*** Opening Entries shown ***
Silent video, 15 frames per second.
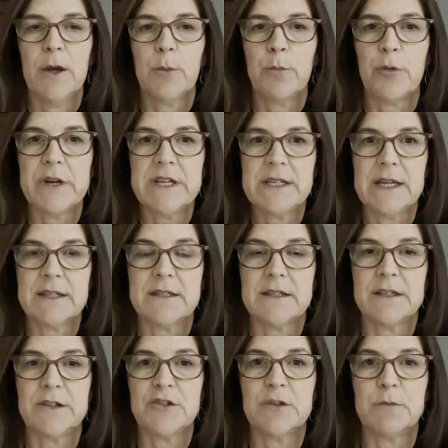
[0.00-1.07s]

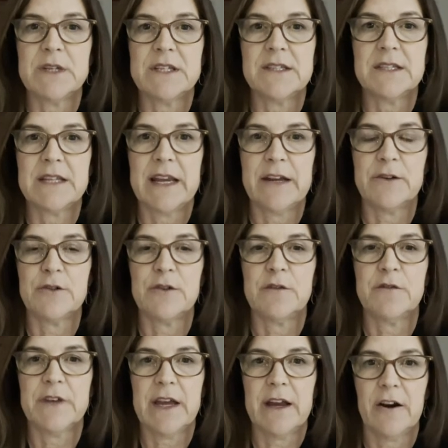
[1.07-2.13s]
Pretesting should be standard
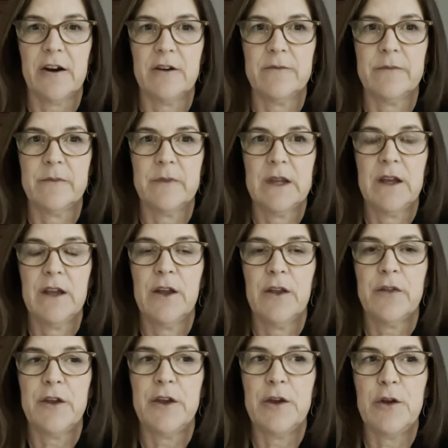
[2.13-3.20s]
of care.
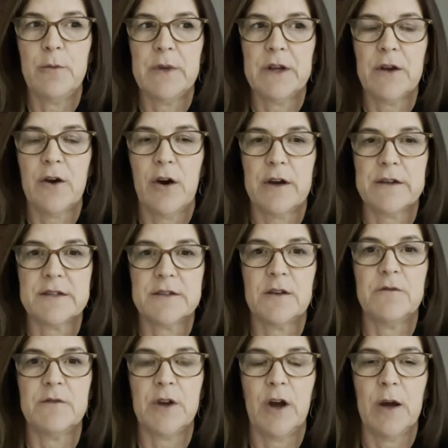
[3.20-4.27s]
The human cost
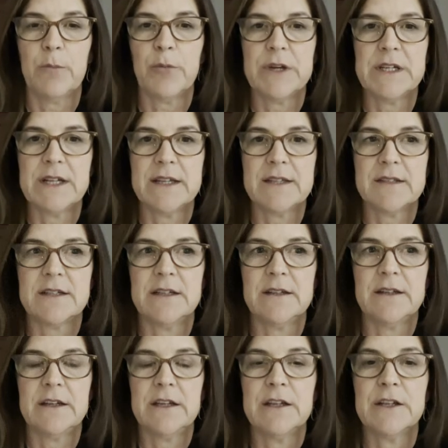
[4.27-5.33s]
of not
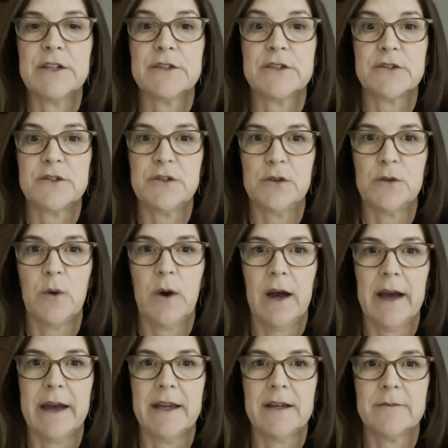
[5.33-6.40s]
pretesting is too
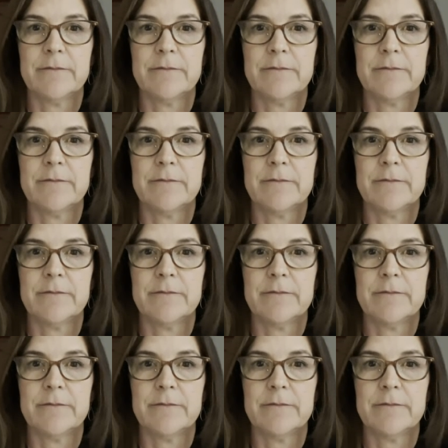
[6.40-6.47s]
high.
*** Closing Entries shown ***
Output every record above word for word, omitting any pictures they contain.

Answer section:
Silent video, 15 frames per second.
[0.00-1.07s]

[1.07-2.13s]
Pretesting should be standard
[2.13-3.20s]
of care.
[3.20-4.27s]
The human cost
[4.27-5.33s]
of not
[5.33-6.40s]
pretesting is too
[6.40-6.47s]
high.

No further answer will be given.